What does persecution look like in Syria?

Despite Syria's conflict easing slightly in recent years, the challenges facing Christians continue to be numerous and severe.

In areas where Islamic militants are active, leaders of historical churches are particularly vulnerable to attack or kidnap, while most buildings belonging to such groups have been demolished or co-opted for Islamic use. For Christians living in these areas, there is little scope for expressing their faith, and many have been forcibly displaced from their homes.

In government-controlled areas, the authorities are tightening their grip on those whom they feel are a threat to social stability including converts from Islam to Christianity. The attitude of the Syrian government towards churches is determined by the Christian community to which they belong. Although all Christian communities come under pressure, historical churches are in a stronger position to defend their rights than those from non-traditional church groups such as Evangelicals, Baptists and Pentecostals.

Throughout Syria, pockets of conflict persist, and Christians continue to be caught in the crossfire. In some cases, they’re deliberately targeted, for example, in Afrin, where Turkish-backed troops are reported to be targeting Kurdish Christians.

Those who choose to leave Islam to follow Jesus can face intense pressure from their own families, particularly those living in Sunni regions.

Who is most vulnerable to persecution?

Christians are particularly in danger in Idlib province in the northwest, which is still controlled by Islamic militants; and in Hasakah district in the northeast, where Turkish military and Turkey-supported opposition forces are active.

Converts to Christianity are at risk across the country, but their situation is especially dangerous in the northwest and northeast.

Meet Ibrahim

“Every week, a Christian person or family I know is leaving the country, especially the younger generation. For me, every Christian around me in Syria is a reason to stay in the country. But it is getting harder and harder when I see people of my inner circle leaving."

What has changed this year?

The level of opposition facing Christians in Syria has broadly remained the same. The key headline from the past year is the devastating earthquakes, which have added to the challenges faced by many Christians.

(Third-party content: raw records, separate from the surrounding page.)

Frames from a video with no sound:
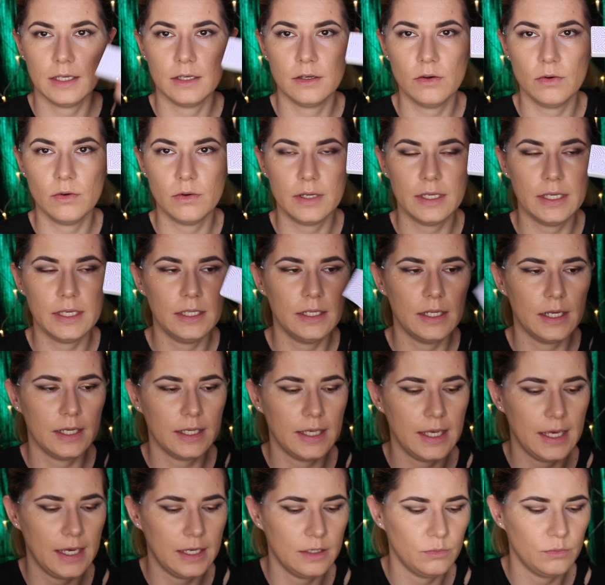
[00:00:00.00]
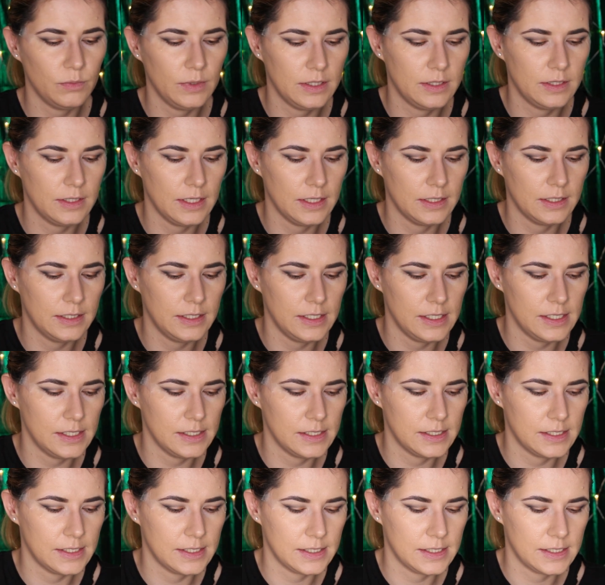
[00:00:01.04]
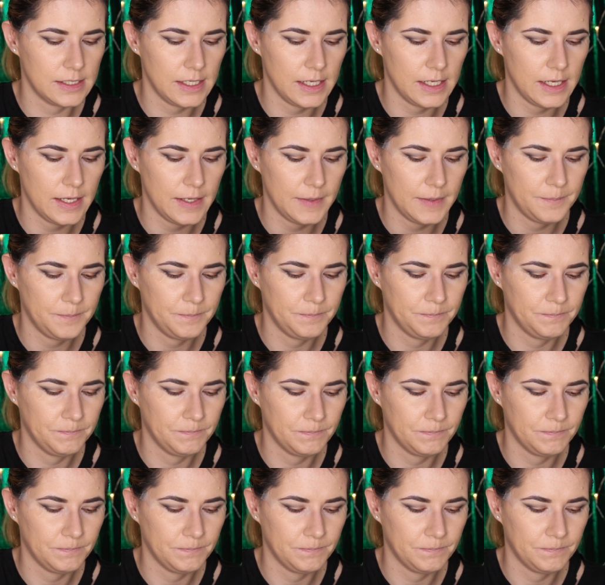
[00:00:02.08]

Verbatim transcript: go in again with this um,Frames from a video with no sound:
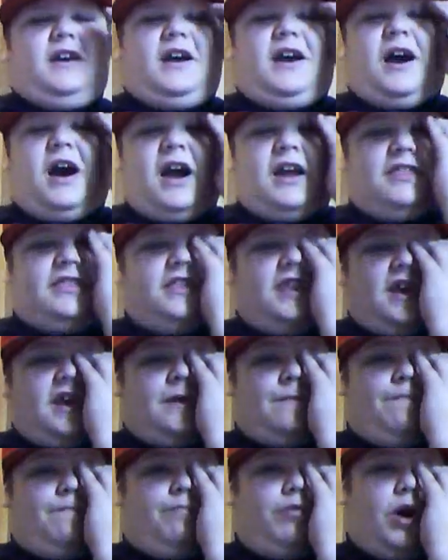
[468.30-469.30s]
I
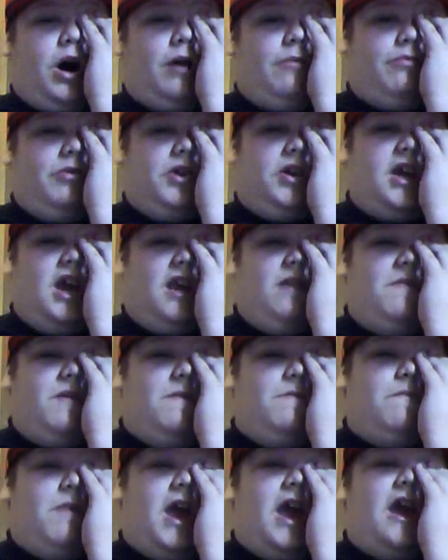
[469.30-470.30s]
think Public
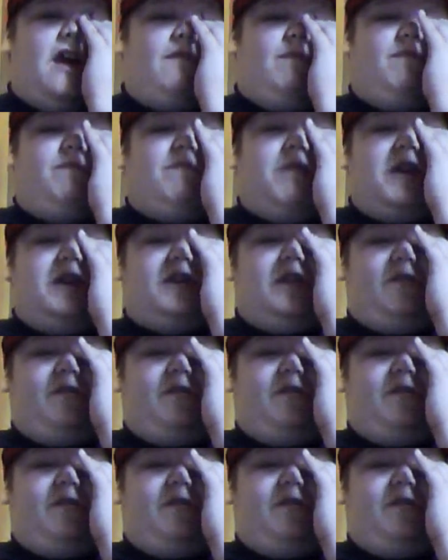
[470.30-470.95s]
Enemy may have beenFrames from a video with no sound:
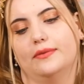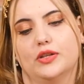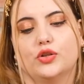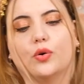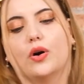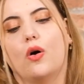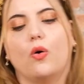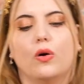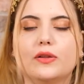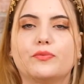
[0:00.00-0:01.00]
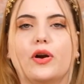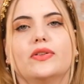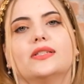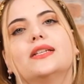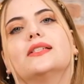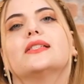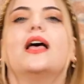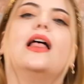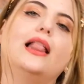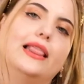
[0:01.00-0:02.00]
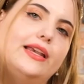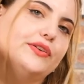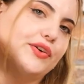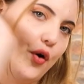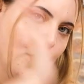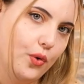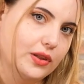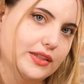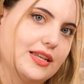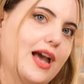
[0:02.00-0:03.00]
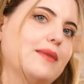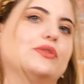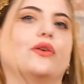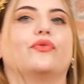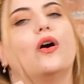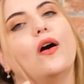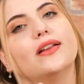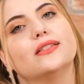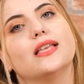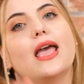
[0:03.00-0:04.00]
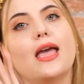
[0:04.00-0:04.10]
score all the provinces, later all the types of cards.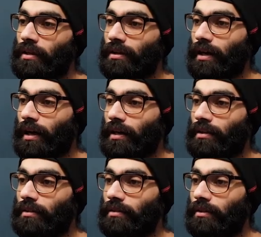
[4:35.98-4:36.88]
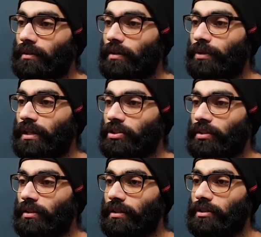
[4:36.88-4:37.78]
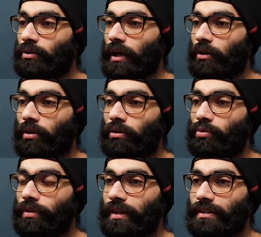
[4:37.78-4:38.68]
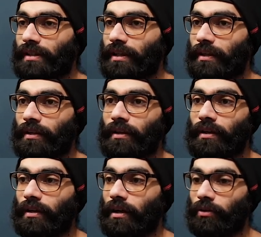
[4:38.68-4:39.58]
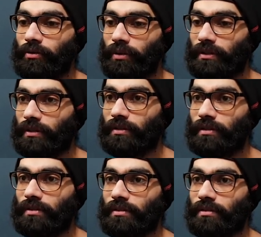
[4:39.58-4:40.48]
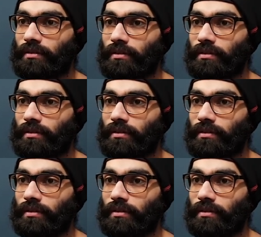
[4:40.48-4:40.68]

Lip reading: And the limitation here is you cannot do things like, how do you reset this?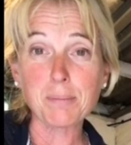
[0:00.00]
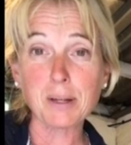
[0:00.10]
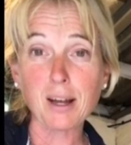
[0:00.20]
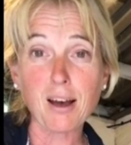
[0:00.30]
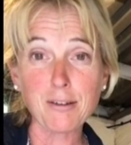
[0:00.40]

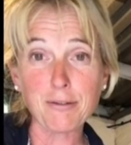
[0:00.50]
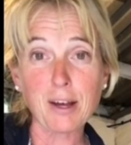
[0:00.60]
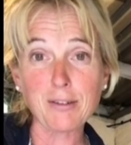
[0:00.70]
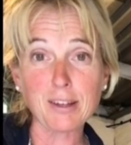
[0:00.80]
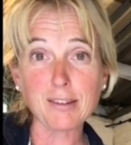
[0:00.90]
But I
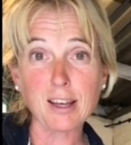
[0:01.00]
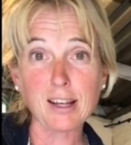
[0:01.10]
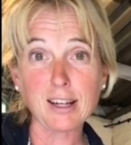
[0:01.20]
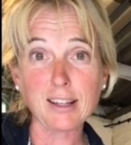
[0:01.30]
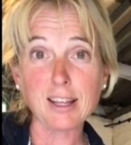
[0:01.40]
found it
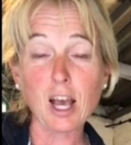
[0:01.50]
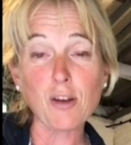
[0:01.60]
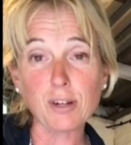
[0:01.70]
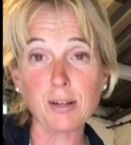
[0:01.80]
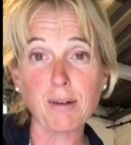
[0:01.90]
certainly the
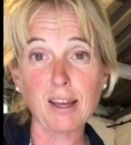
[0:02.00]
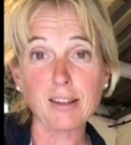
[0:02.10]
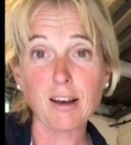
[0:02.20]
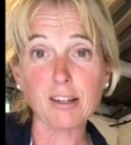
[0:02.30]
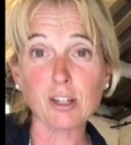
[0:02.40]
only way
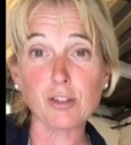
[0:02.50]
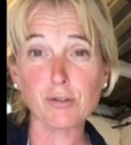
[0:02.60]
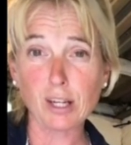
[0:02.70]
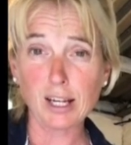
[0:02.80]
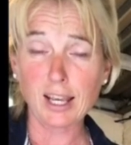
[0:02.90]
that I could
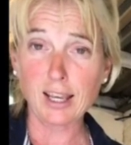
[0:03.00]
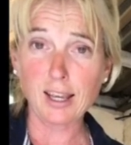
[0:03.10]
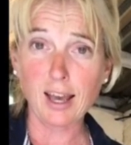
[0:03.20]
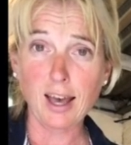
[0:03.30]
really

Open Doors' long-term support for the church through a decade of war and persecution has meant that local churches, many of them Centers of Hope supported by Open Doors, were equipped to immediately serve their local communities and show the love of Jesus.

What does Open Doors do to help Christians in Syria?

Open Doors works through local church partners and Centers of Hope to strengthen the church in Syria through literature distribution, discipleship and leadership training, trauma counseling, vocational training, relief aid and practical support for internally displaced people and earthquake victims.

How can you pray for Syria?

  • Pray that God will continue to help His people to be salt and light following last year's devastating earthquakes.
  • Ask that believers from Muslim backgrounds will draw strength from the Holy Spirit as they face opposition for choosing to follow Jesus.
  • Pray that the Holy Spirit will give relief and refreshment to Syrian Christians who have endured so much over the last decade.
a prayer for Syria

Heavenly Father, Your people in Syria have suffered so much over the past decade. Refresh their spirits and pour new hope into their hearts. May they draw renewed strength and inspiration from Your Holy Spirit as they seek to be salt and light in their communities, particularly following the devastating earthquakes last year. We cry out for peace in their conflict-ridden nation. Show warring factions a better way of living, with the good of all people at its heart. May this year be one of welcome and lasting change in Syria. Amen.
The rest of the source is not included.